Enfin, vous me demandez ce que je pense de la situation actuelle. Elle m'inquiète, de même que le caractère irrationnel des débats menés, qui deviennent quasi-religieux. Il est très difficile de débattre sur ces sujets et il est important que cette commission entende des personnes d'horizons très divers.

La commission du débat public qui se tient actuellement sur Penly peine à se faire entendre, alors que le sujet n'est pas une question religieuse. Il ne s'agit pas de croire ou de ne pas croire, mais de déterminer la meilleure solution pour notre pays et l'avenir énergétique de la France. La question est rationnelle, politique et économique. Je défends la massification du renouvelable, car tous les scénarios prévoient entre 60 et 100 % d'énergies renouvelables.

Le nucléaire présente des risques économiques et financiers et à cet égard, je me permets d'attirer votre attention sur un sujet peu évoqué et le risque le plus important pour EDF, Hinkley Point, le directeur financier, Monsieur Piquemal ayant démissionné en 2013 ou 2014.

En effet, une clause du contrat qui nous lie aux Anglais exclut l'application du prix garanti dans l'hypothèse d'un retard trop conséquent lors de la mise en place d'Hinkley Point. EDF est contraint de mettre en place un prix garanti à 120 euros par mégawatt par heure pour tirer son épingle du jeu, car nous portons le risque dans notre joint venture avec la Chine. Si ce prix n'est plus garanti, le contribuable français paiera pour les Anglais et ce risque financier est réel, car nous avons déjà trois ans de retard sur Hinkley Point.
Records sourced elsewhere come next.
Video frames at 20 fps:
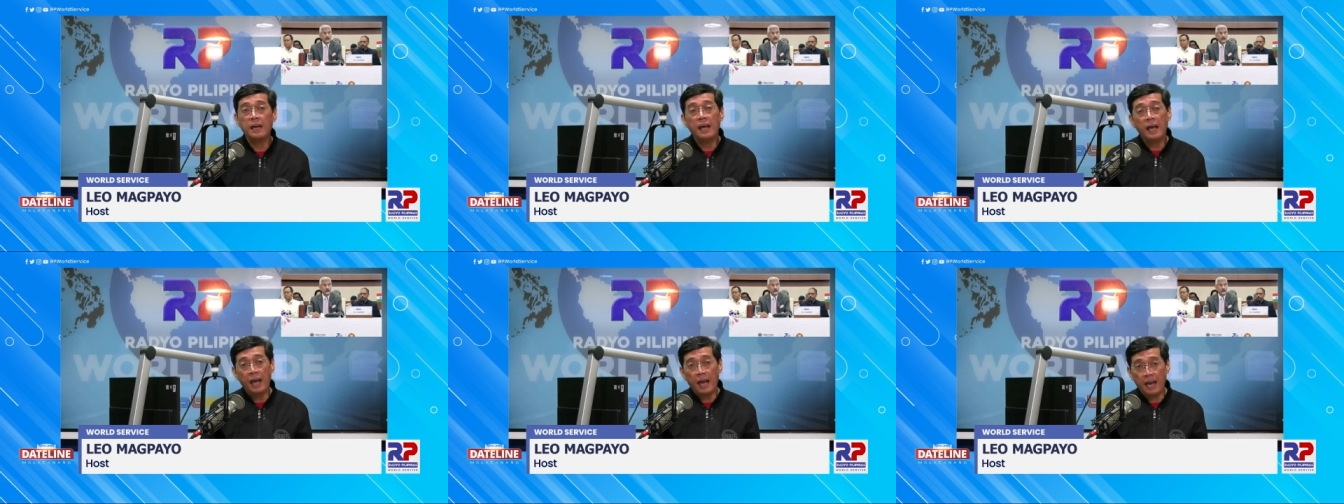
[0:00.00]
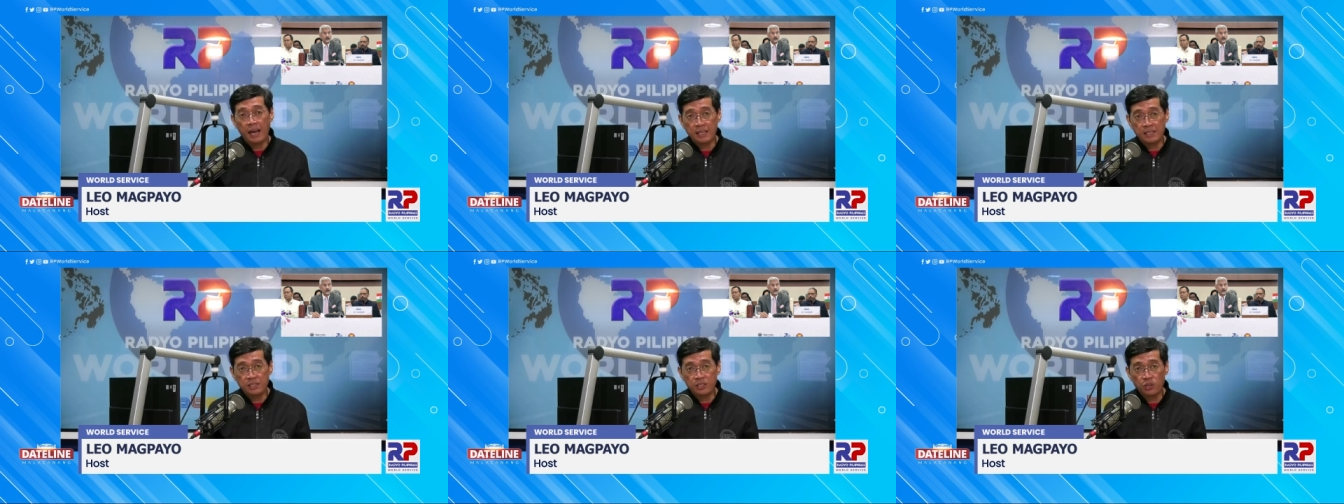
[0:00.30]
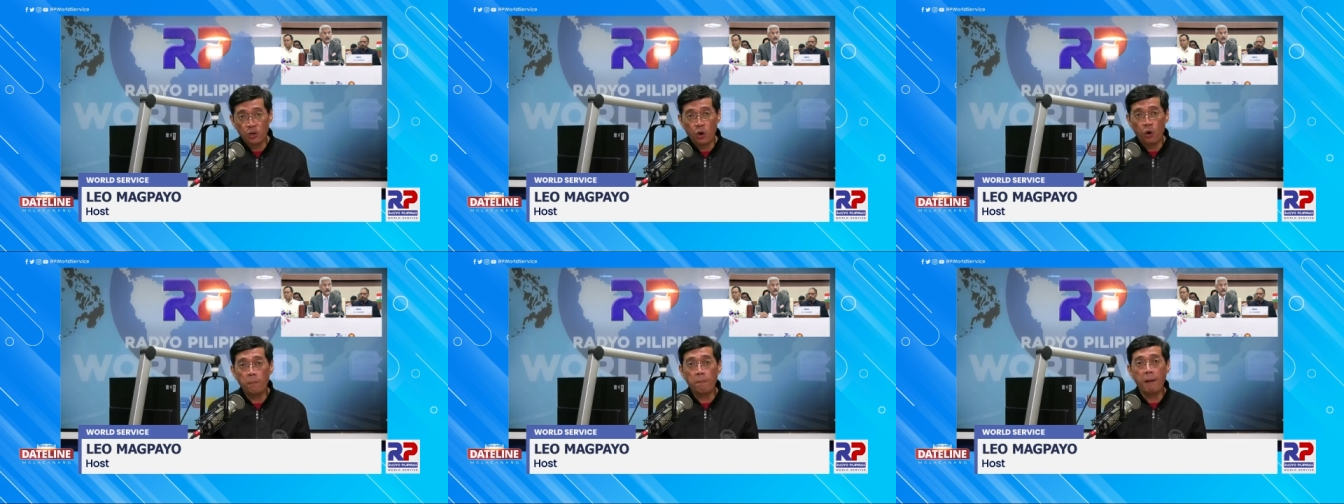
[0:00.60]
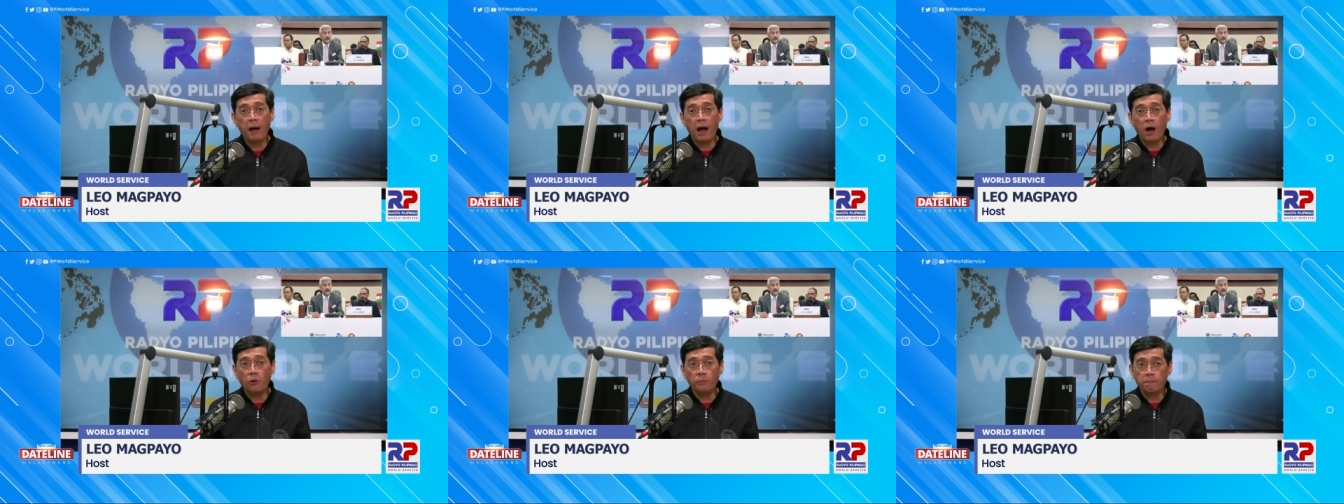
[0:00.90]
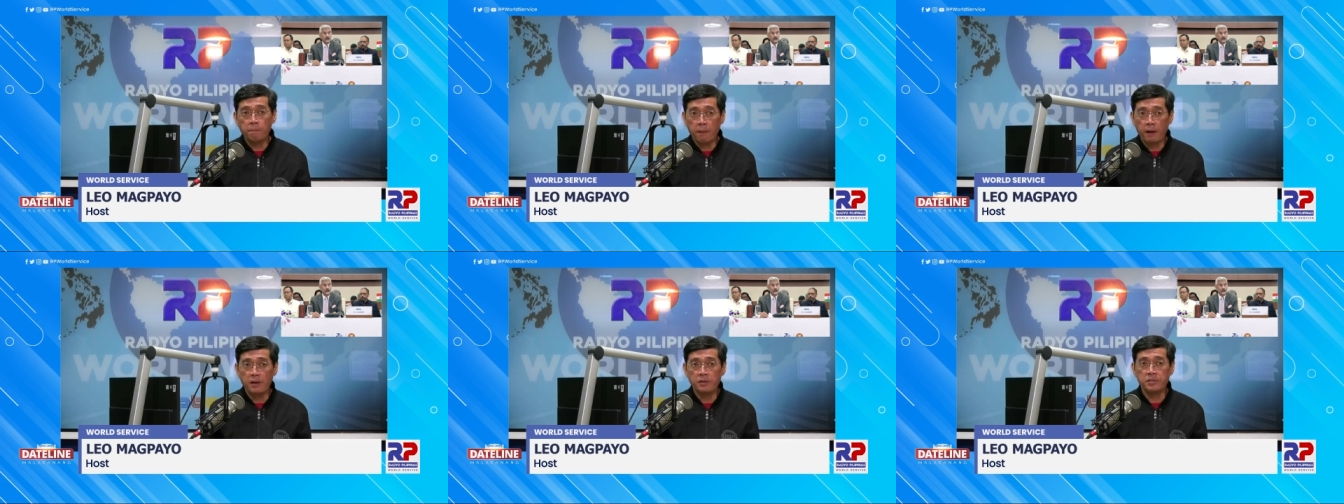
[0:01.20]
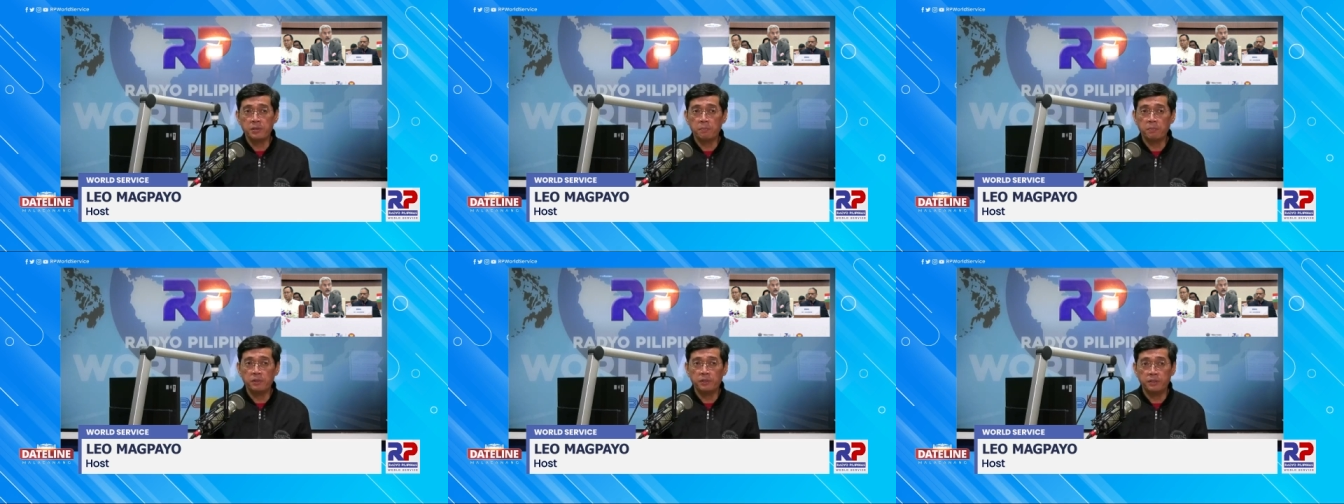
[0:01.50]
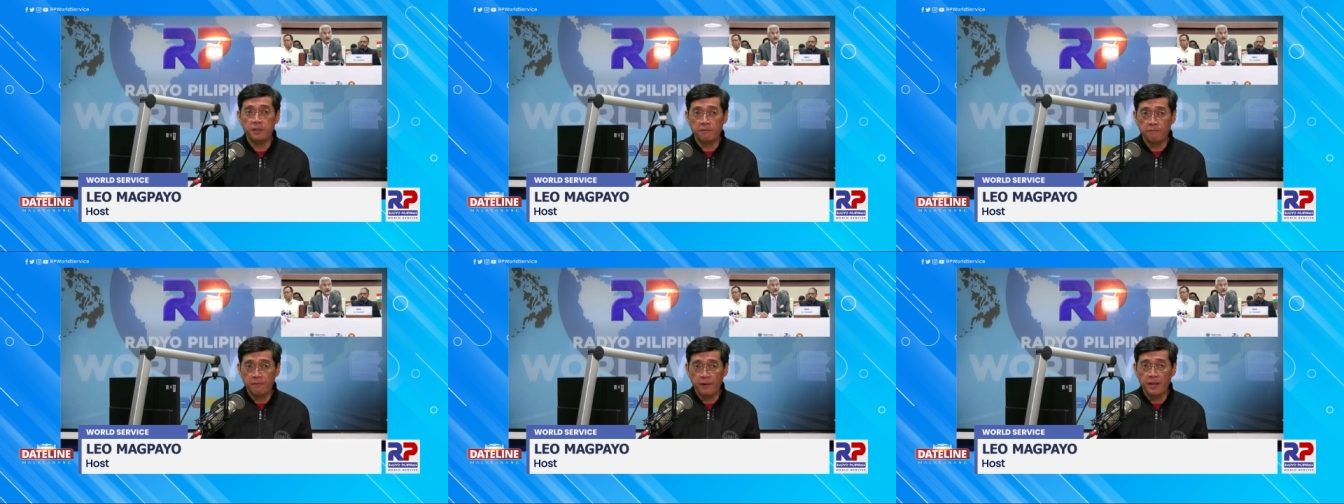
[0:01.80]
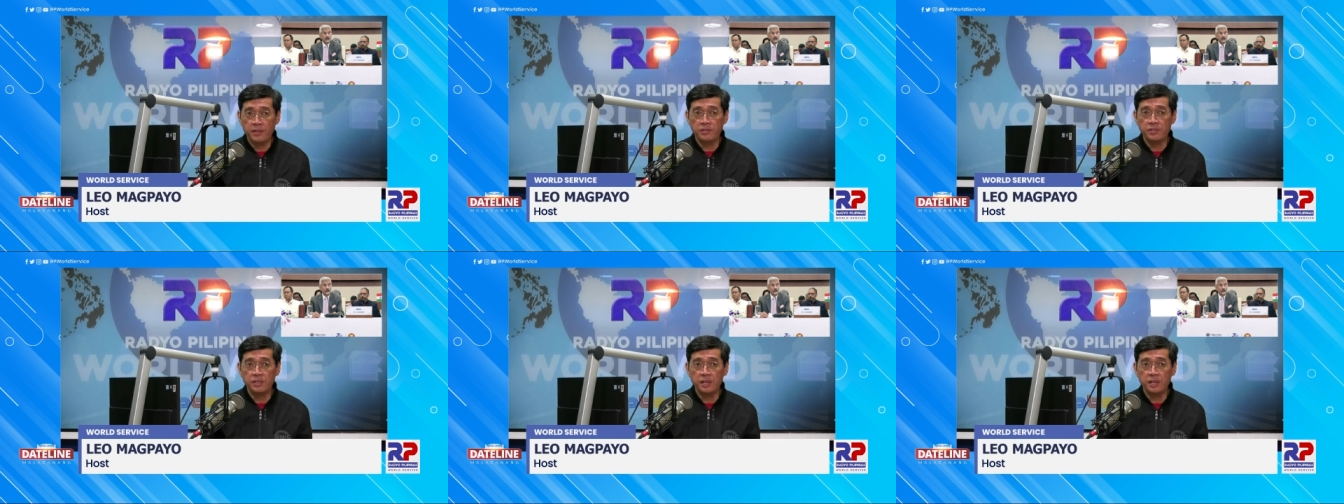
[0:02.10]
and scope out possible defense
Enfin, ma position concernant notre souveraineté nationale vous paraîtra peut-être simpliste, mais je pense que l'eau, le vent et le soleil constituent notre véritable indépendance. Le projet qui s'esquisse prévoit des EPR2 en 2040. Qu'allons-nous faire d'ici là ? Le coût des énergies renouvelables diminue, comme le montrent les chiffres de l'Agence internationale de l'énergie sur les différentes sources de production énergétique. Nous sommes capables de fabriquer des batteries et de vendre des toits solaires avec des petites batteries. A l'inverse, le coût du nucléaire ne cesse d'augmenter. Le choix que nous allons réaliser est financièrement extrêmement dangereux et ne fournit aucune solution à court et moyen terme. 2040 est une date lointaine et hypothétique.

Par ailleurs, nous devons également penser aux déchets et aux risques liés aux accidents, car plus notre parc vieillit, plus le risque croît. D'ailleurs, le gouvernement a sorti dans une très grande discrétion une circulaire le 29 décembre 2022, sur les mesures radiologiques des personnes en cas d'accident nucléaire.

Selon moi, la manière de financer le projet est extrêmement importante, de même que la manière dont nous assurons véritablement notre indépendance et notre souveraineté nationale avec des coûts aussi énormes, une incapacité d'autofinancement et une dette publique significative.